Adakah Taubat bagi orang yang menghina Allah ?

Mengolok-olok Allah adalah puncak maksiat dan perbuatan yang sangat keji. Karenanya kemudian para ulama sampai berbeda pendapat, apakah masih ada taubat bagi pelakunya atau tidak.

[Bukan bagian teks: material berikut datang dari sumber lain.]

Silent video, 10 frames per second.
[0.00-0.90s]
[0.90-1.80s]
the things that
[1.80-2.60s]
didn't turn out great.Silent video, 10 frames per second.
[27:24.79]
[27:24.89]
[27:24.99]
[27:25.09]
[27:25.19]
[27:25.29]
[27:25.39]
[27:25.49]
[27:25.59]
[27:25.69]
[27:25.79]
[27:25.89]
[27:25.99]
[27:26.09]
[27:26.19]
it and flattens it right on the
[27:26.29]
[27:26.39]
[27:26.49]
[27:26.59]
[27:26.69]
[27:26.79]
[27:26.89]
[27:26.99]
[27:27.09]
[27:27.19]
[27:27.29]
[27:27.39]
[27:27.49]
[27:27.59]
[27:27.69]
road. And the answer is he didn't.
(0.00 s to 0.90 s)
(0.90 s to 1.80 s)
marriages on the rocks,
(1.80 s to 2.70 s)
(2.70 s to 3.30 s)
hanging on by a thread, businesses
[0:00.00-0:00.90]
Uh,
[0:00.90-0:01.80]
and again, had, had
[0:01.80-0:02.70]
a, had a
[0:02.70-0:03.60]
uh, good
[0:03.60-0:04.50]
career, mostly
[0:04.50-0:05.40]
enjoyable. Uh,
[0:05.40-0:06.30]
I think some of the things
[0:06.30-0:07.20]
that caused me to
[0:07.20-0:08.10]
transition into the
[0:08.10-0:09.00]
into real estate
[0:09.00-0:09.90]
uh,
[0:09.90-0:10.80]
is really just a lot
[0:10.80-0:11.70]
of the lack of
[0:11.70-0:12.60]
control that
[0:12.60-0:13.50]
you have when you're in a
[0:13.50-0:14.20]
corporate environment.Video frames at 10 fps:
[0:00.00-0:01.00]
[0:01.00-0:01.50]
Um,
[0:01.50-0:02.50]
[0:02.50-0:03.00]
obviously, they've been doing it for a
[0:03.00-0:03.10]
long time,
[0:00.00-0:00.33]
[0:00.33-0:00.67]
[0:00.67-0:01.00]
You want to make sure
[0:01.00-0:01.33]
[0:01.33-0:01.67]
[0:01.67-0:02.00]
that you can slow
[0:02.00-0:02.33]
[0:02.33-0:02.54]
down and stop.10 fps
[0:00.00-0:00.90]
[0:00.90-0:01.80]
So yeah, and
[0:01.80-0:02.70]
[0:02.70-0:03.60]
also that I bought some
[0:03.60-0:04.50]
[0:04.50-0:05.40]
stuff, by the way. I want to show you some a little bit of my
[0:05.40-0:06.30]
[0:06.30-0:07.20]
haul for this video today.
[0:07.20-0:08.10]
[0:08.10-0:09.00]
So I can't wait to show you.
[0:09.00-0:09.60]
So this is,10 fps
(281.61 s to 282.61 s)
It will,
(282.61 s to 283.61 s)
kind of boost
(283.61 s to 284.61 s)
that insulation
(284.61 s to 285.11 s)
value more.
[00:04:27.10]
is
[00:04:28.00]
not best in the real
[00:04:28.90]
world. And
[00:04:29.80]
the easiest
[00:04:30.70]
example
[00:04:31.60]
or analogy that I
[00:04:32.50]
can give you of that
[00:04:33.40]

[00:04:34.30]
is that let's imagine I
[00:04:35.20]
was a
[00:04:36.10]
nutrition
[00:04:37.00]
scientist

Sebagian ulama berpendapat tidak ada taubat bagi seseorang yang sudah menghina Allah ta’ala. Pendapat ini masyhur dipegang oleh sebagian ulama dari mazhab Hanabilah. Karena istihza’ (menghina Allah) dipandang sebagai perbuatan kufur yang sangat besar, dan dalam ayat surah at Taubah diatas dinyatakan “tidak usah kamu meminta maaf” yang mengandung pemahaman tidak ada ampun bagi pelakunya.
Namun mayoritas ulama berpendapat masih dimungkinkan bagi pelakunya diampuni oleh Allah meskipun dosa yang telah dia lakukan telah menjatuhkan kepada kekafiran (murtad).[7]
Pendapat ini didasarkan kepada keumuman firman Allah ta’ala : “Hai hamba-hambaKu yang melampaui batas terhadap diri mereka sendiri, janganlah kamu terputus asa dari rahmat Allah. Sesungguhnya Allah mengampuni dosa-dosa semuanya. Sesungguhnya Dia-lah Yang Maha Pengampun lagi Maha Penyayang.” (QS. Az-Zumar:53)

Kesimpulan
Hendaknya anda bersungguh-sungguh dalam bertaubat dari apa yang sudah dilakukan. Sesali dan berjanjilah untuk tidak mengulangi lagi. Semoga Allah yang maha pengampun menerima taubat anda.

Wallahu a’lam.


[1] Al Mausu’ah al Fiqhiyyah al Kuwaitiyyah (3/249), Nail al Authar (8/194), Sharum Maslul halaman 550.
[2] Jami’ul Bayan fi Ta’wili Ayyil Qur’an (14/333-335), Ahkamu Al-Qur’an, 2/542)
[3] Zaadul Masiir (3/465).
[4] Raudhatuth Thalibin (10/67)
[5] Al Mughni (12/297)
[6] Asy Syifaa (2/1092)
[7] Ibnu Abidin ( 4/232), al Mughni (8/565).